The Ashram Cat (aka The Guru’s Cat)
An esteemed guru (spiritual teacher) is teaching his disciples, but an ashram cat constantly distracts the students by wandering around. To prevent the distraction, the guru orders his disciples to tie the cat to a post or tree during lessons or evening worship. This practice continues daily. Generations of gurus, disciples, and cats pass away, but the act of tying a cat during the lesson becomes a deeply ingrained, sacred tradition.

The Guardian of Staircase
John F. Barker in Roll Call tells the story that for more than twenty years, for no apparent reason, an attendant stood at the foot of the staircase leading to the House of Commons. At last someone checked and discovered that the job had been held in the attendant’s family for three generations. It seems it originated when the stairs were painted and the current attendant’s grandfather was assigned the task of warning people not to step on the wet paint. (source acknowledgement: www.lecturesbureau.gr)

time has changed, ubiquitous network connections and mobile devices and apps have arrived, and GenAI has descended. but things done yesterday are continued today, tomorrow, and probably the day after tmr. who, especially minions, dare question ‘traditions’ or remove guards from anywhere?

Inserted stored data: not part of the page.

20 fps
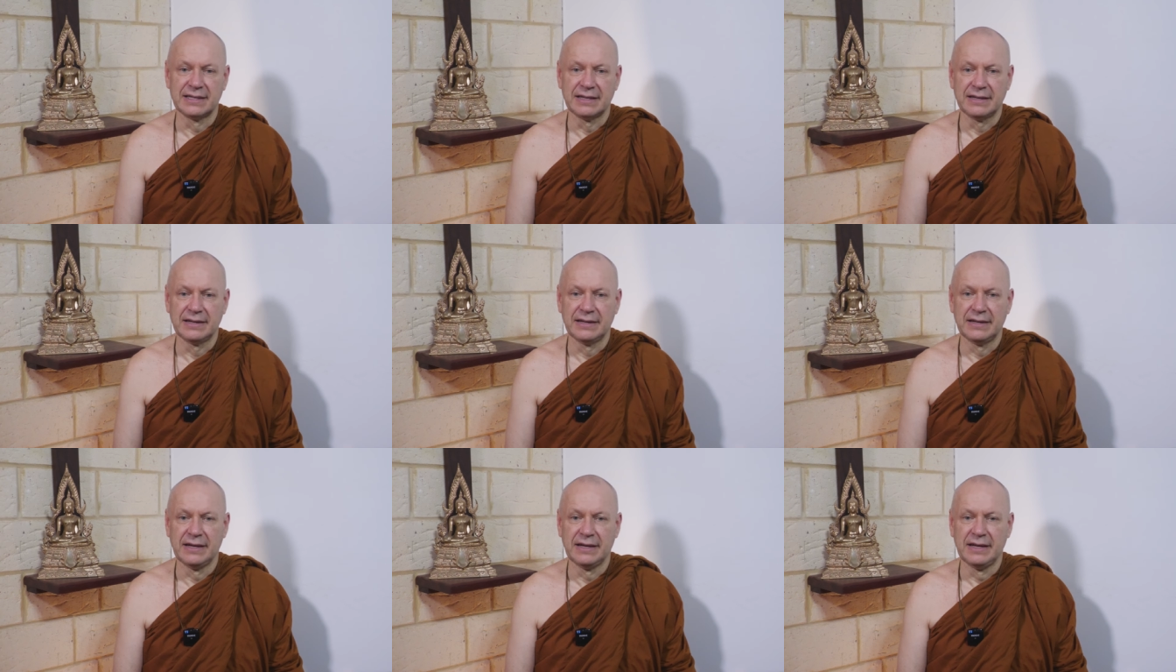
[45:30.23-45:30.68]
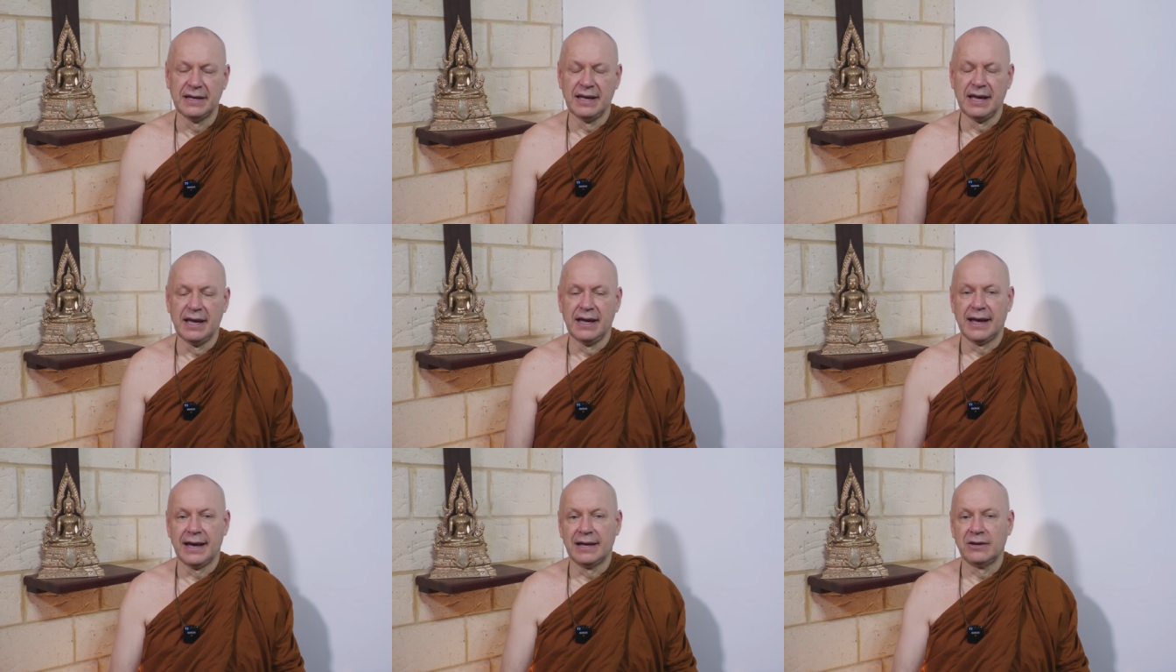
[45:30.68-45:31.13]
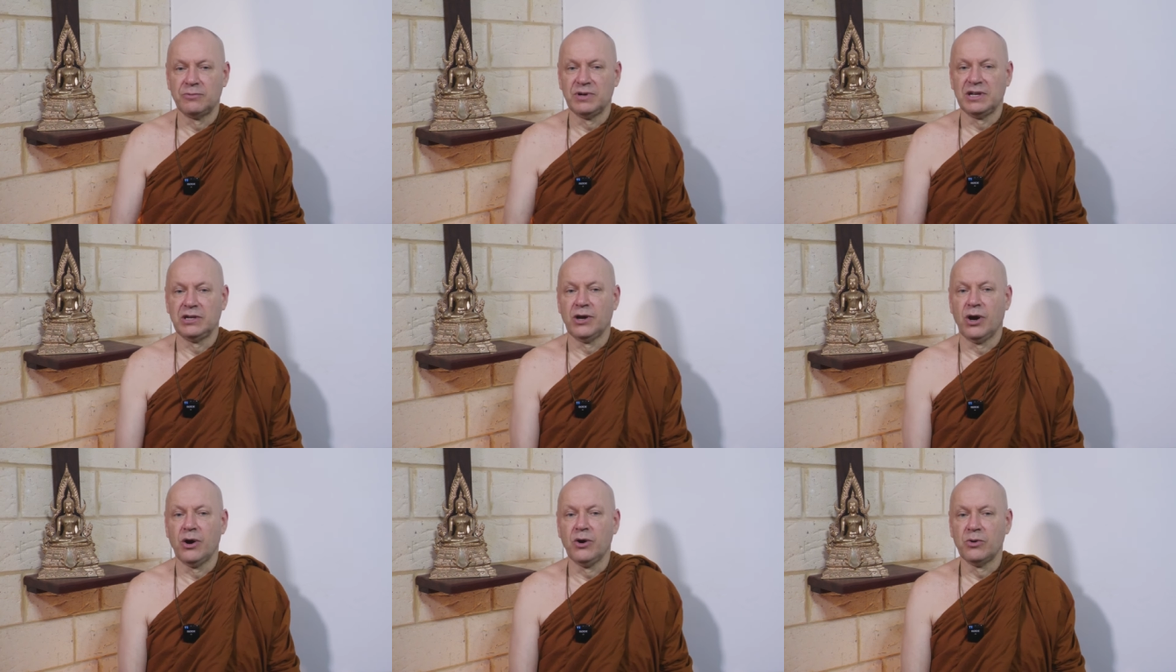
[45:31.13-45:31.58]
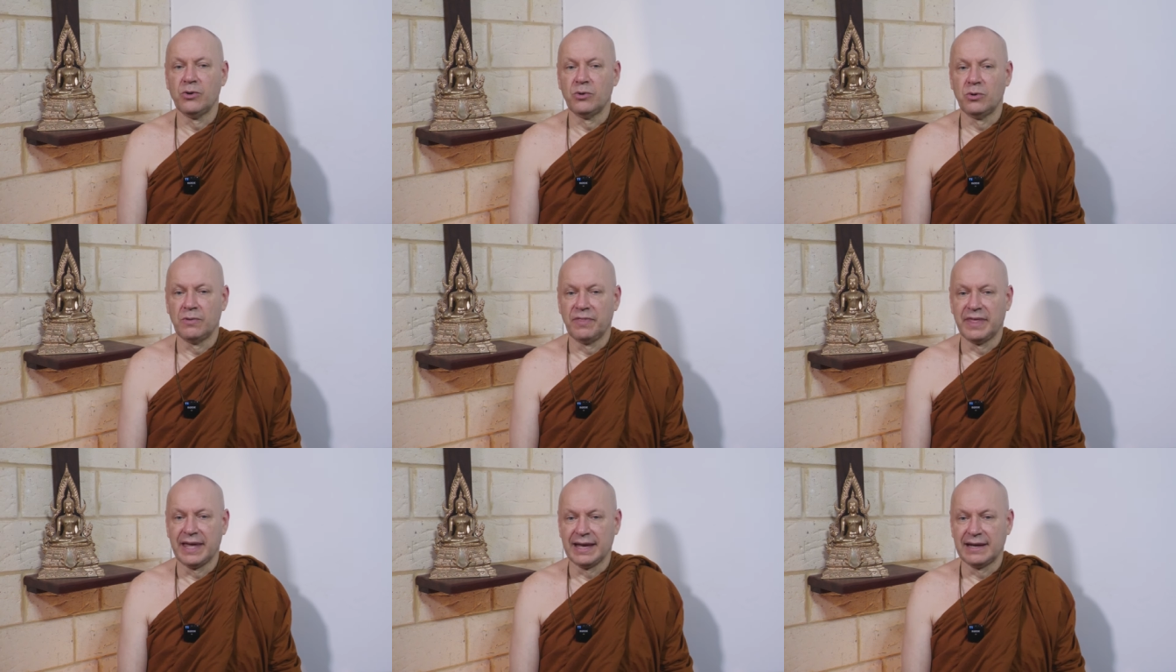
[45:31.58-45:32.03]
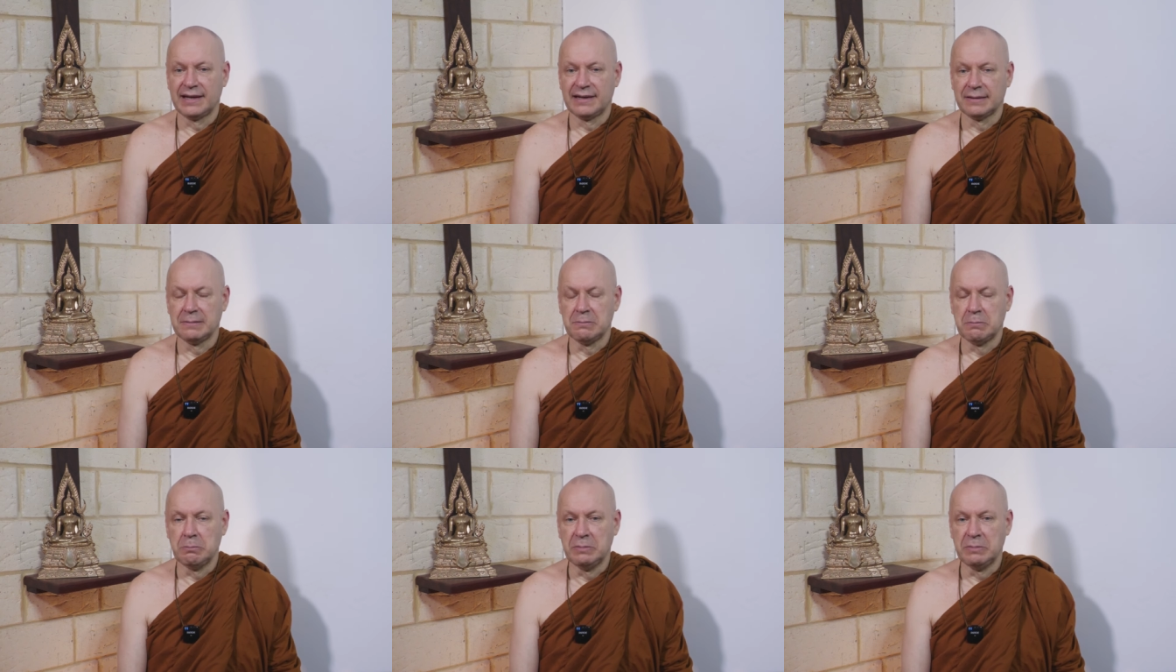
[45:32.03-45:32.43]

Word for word: Uh, and we know that uh,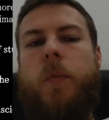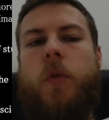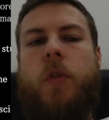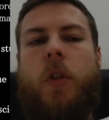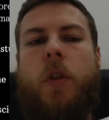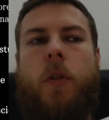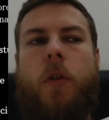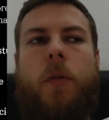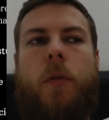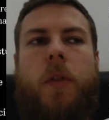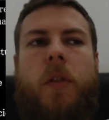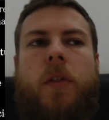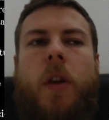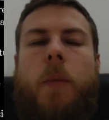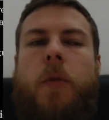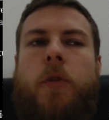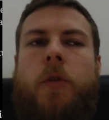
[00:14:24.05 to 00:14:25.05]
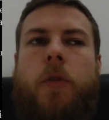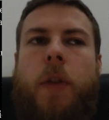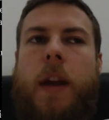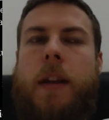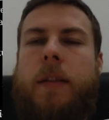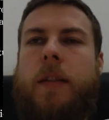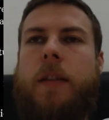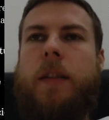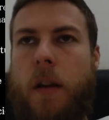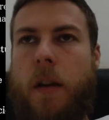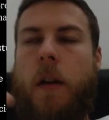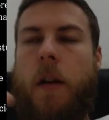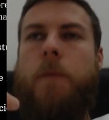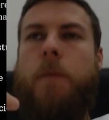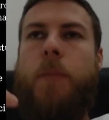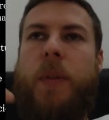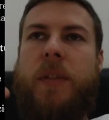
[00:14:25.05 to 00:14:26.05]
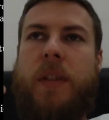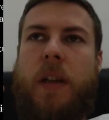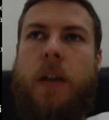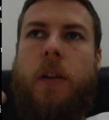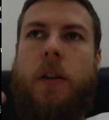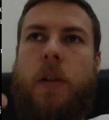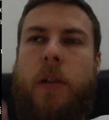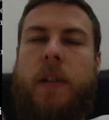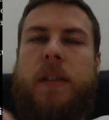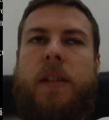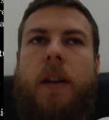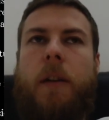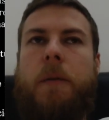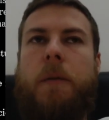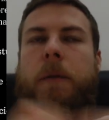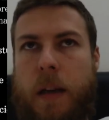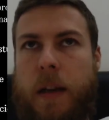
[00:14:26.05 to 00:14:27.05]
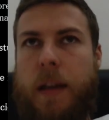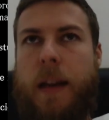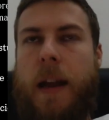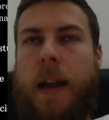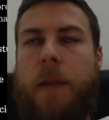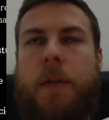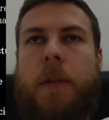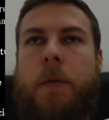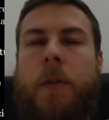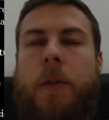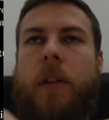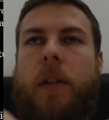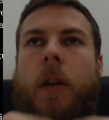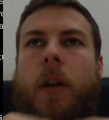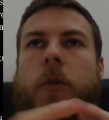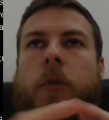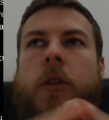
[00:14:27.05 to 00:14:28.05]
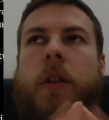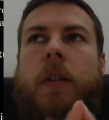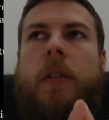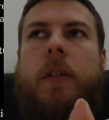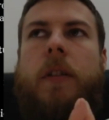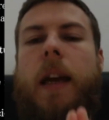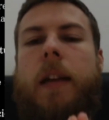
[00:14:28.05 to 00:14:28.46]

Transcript: So the substrate of material itself can have different assumptions.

meaning-making, losing it?

kueh attended a meeting and heard his boss huat shared on his latest beloved AI tool called LnbkM, and how he used it to summarise the so many readings and articles on the internet. boss huat encouraged all at the meeting to do what he does.
as kueh listened, he scratched his head and felt confused. slipping his hand into his left pocket, he took out his recipe and flipped to some notes he jotted down just last week, when attending a talk by a professor How PL who shared the following (research-based) ideas abt human learning:

  • learning is about meaning-making. and reading is a means through which meaning-making takes place.
  • neuroscience (brain-based) research also suggested that cognitive functions may be lost if they are unused or used less — comprehension, analysis, synthesis to just name a few

what boss huat suggested was to let AI be the one to “read”, and humans only receiving the summary of “reading” by the AI. if so, who is doing the meaning-making? kueh wondered what would be the future of humans be like if they begin to lose the brain functions of meaning-making? if so, what does it mean to be humans anymore?